• **REQUIREMENT**
Search the entries below for the string "frames" and give the number of lines that hold it, nothing else.

[Saved entries]
━━━━━━
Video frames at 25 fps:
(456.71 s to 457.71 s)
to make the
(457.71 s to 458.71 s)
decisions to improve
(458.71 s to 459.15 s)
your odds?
━━━━━━
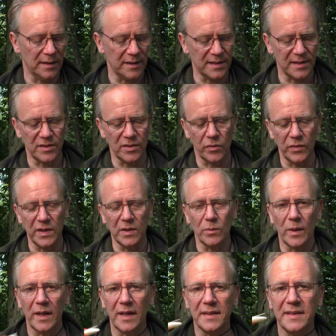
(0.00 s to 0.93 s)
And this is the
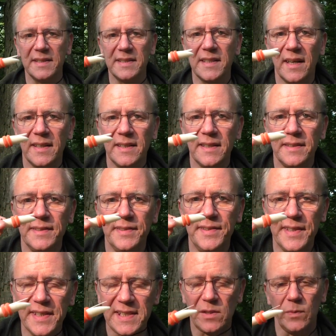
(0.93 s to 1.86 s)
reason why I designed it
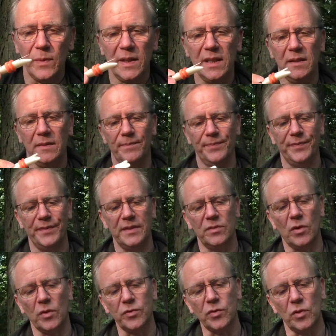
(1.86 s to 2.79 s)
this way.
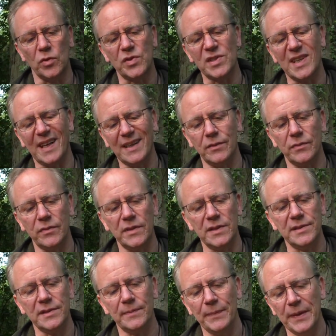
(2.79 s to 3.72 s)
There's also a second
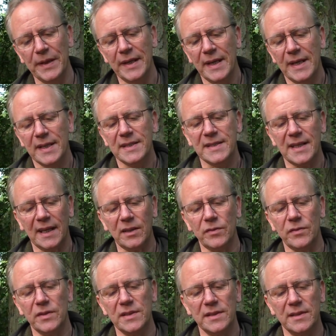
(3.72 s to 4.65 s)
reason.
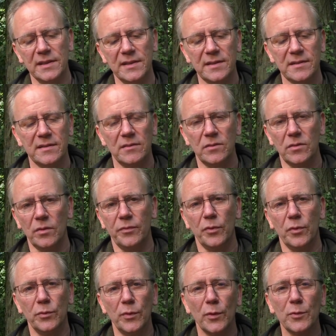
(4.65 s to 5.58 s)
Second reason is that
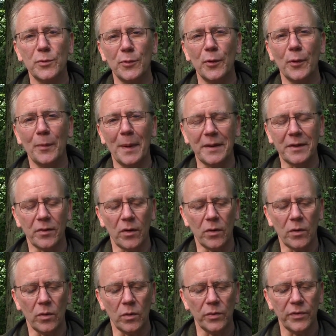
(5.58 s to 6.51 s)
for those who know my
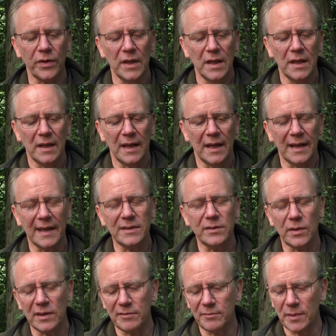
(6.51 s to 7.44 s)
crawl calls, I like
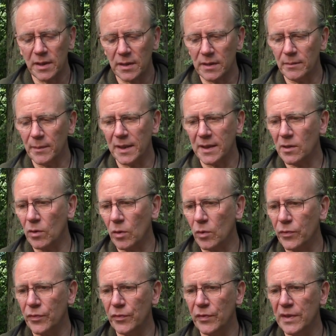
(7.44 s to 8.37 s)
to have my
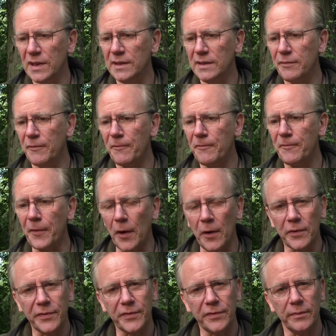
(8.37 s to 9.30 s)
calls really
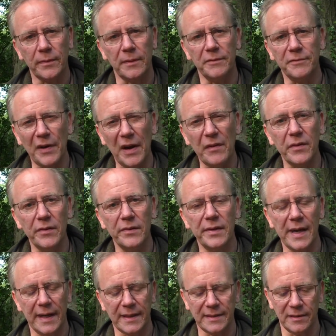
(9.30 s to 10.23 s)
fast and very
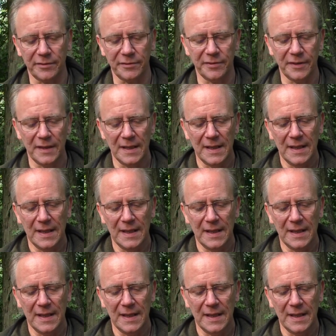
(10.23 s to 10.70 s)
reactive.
━━━━━━
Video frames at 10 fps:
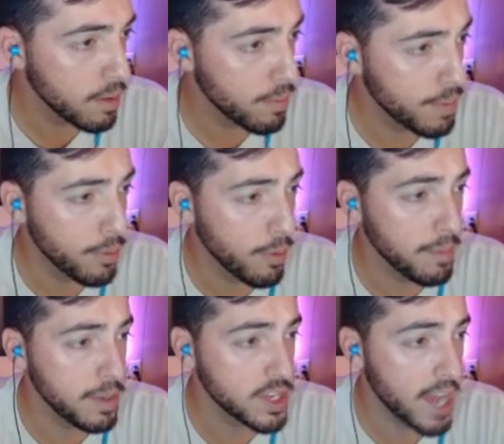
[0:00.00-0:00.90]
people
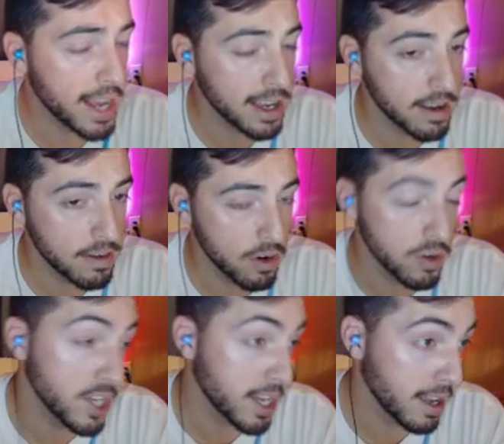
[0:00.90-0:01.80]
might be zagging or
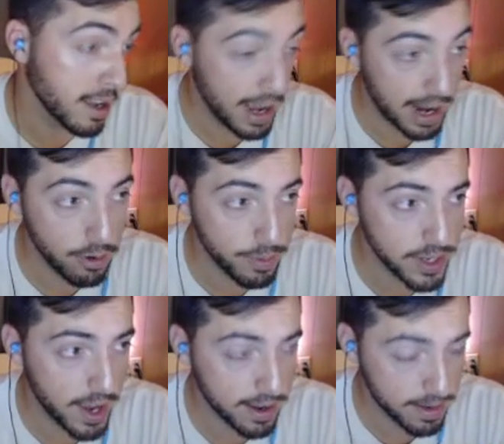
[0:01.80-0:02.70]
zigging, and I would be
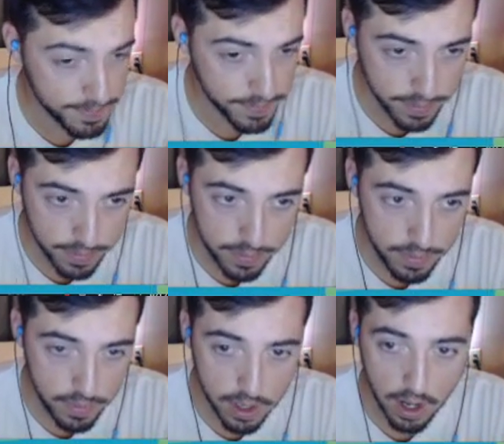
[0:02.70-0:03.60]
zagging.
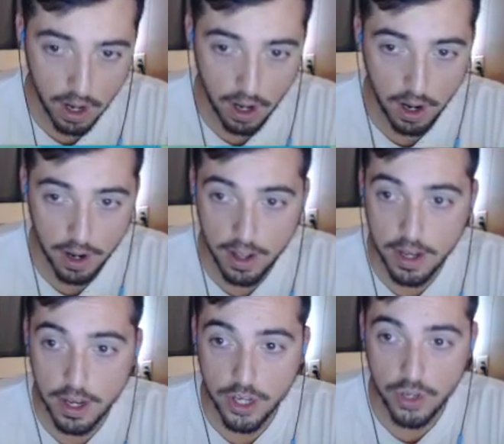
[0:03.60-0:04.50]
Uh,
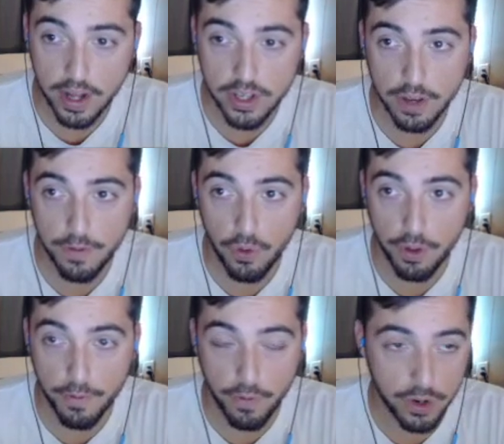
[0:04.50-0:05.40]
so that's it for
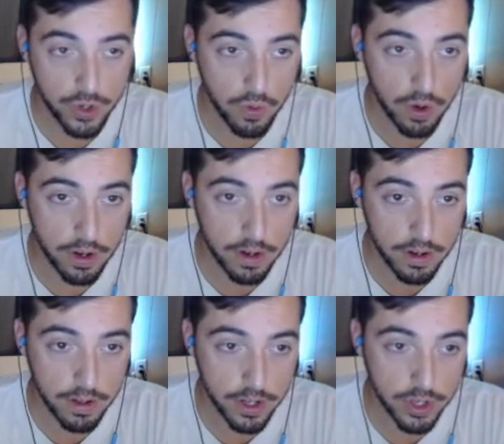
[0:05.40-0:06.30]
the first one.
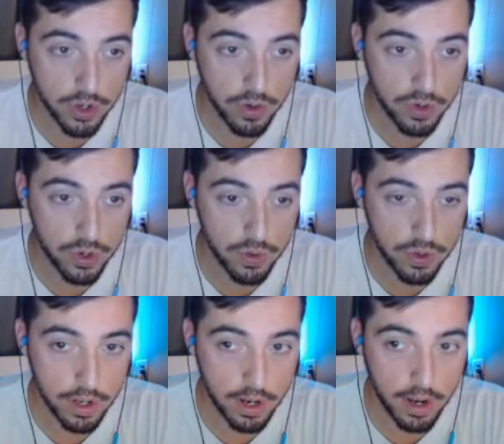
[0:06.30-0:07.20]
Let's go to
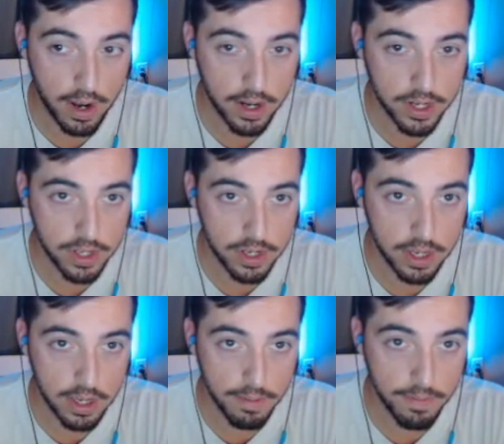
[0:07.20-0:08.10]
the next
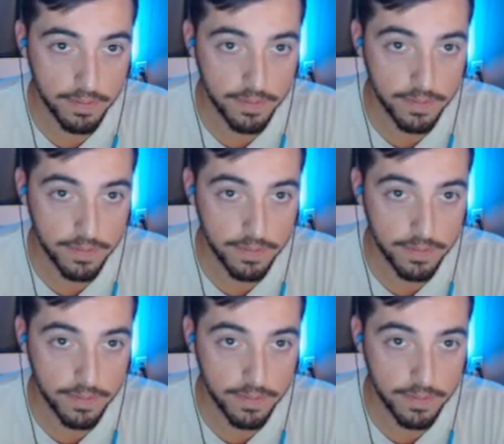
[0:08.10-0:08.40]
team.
━━━━━━
• **WRITTEN ANSWER**
2